En ocasiones como aquélla. Había permitido que su hija lo manipulara para conseguir que atacara a Isabella por algo que no había hecho. Como en el pasado. La hija de Rosalie demostraba grandes aptitudes como manipuladora, aunque sólo tuviera nueve años. Y parecía que él seguía siendo tan impulsivo e imbécil como de costum­bre. No había cambiado en absoluto. Sólo era más rico.

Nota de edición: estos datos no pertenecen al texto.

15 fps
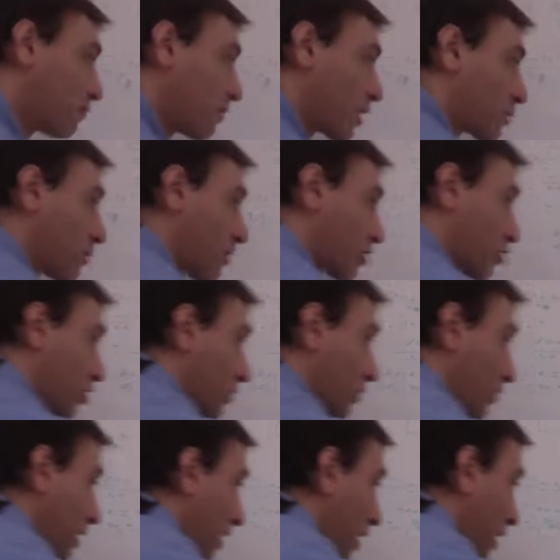my specialty
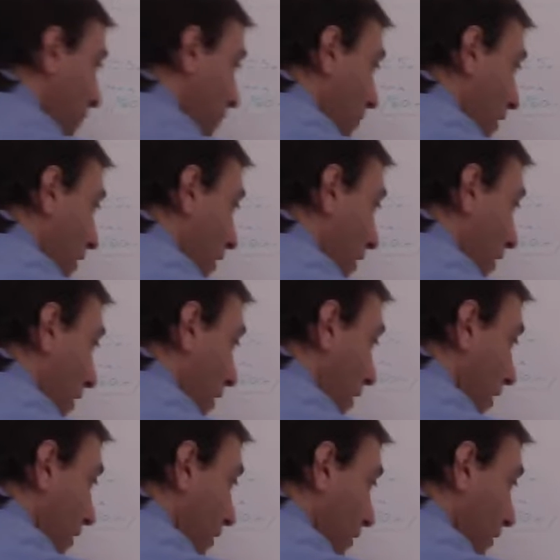right now.
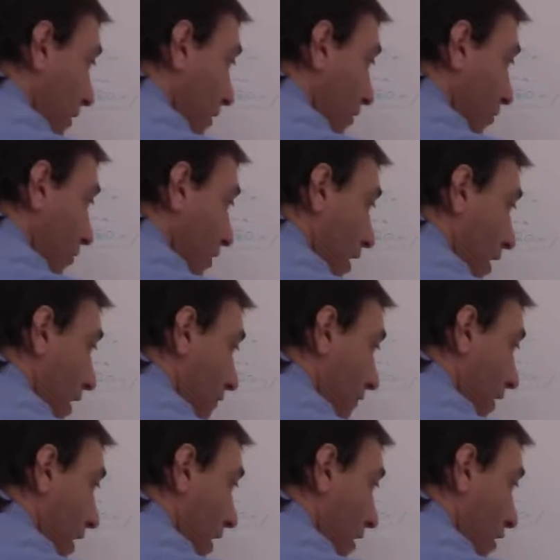S equals half
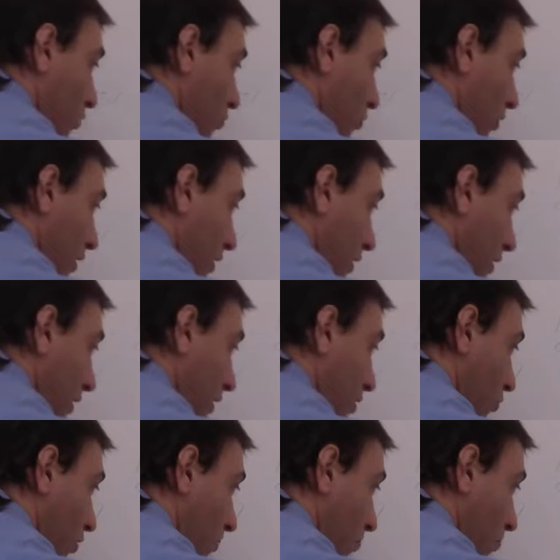a squared t
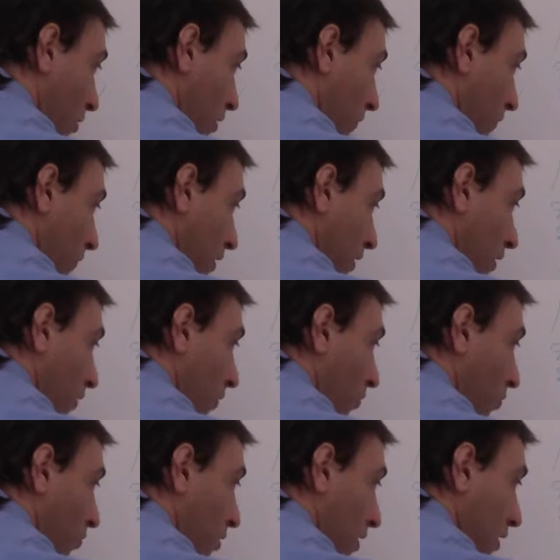squared plus
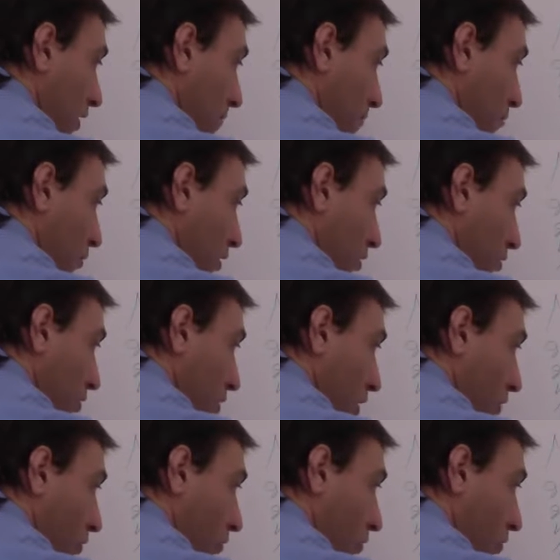bot plus
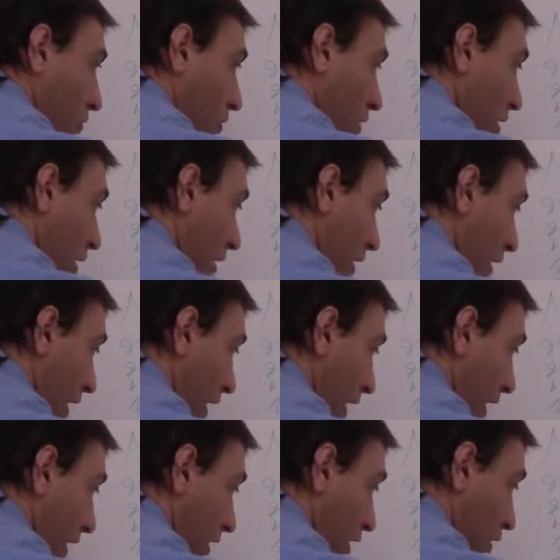yo.
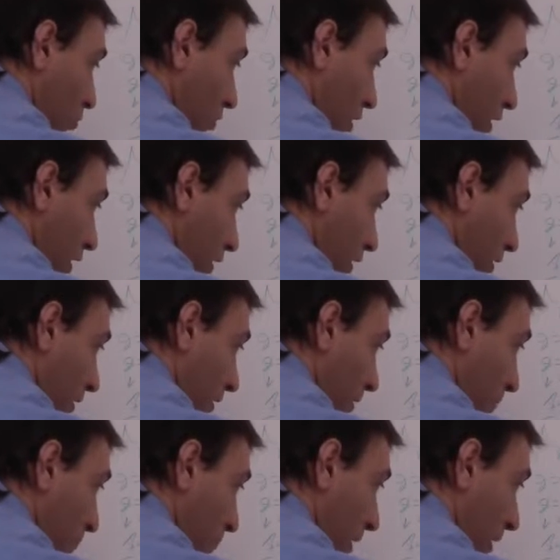A squared,
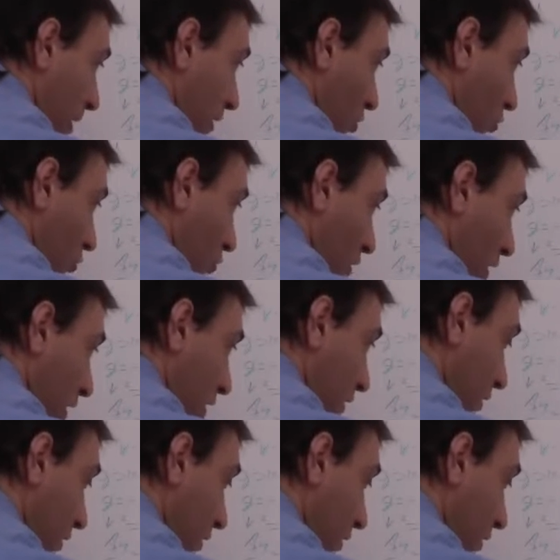b squared,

Mientras tanto, estaba el asunto del regreso de Isabella, y el de su inquietante delgadez y palidez. No parecía encontrarse bien. Durante un instante, se

preguntó si no tendría alguna enfermedad, y si, en tal caso, no sería aquél el verdadero motivo de su regreso. Pero desechó la opción de inmediato. Cualquier médico le habría recomendado un clima más apacible para la mayor parte de las enfermedades. Ningún médico la habría enviado al norte de Wypming en pleno invierno.

En cualquier caso, no tenía respuestas. Irri­tado, se dijo que no tenía sentido pensar en ello, porque no llegaría a ninguna parte. El pasado estaba muerto. Y era mejor que lo dejara estar, si no quería que volviera a destrozar su vida, una vez más.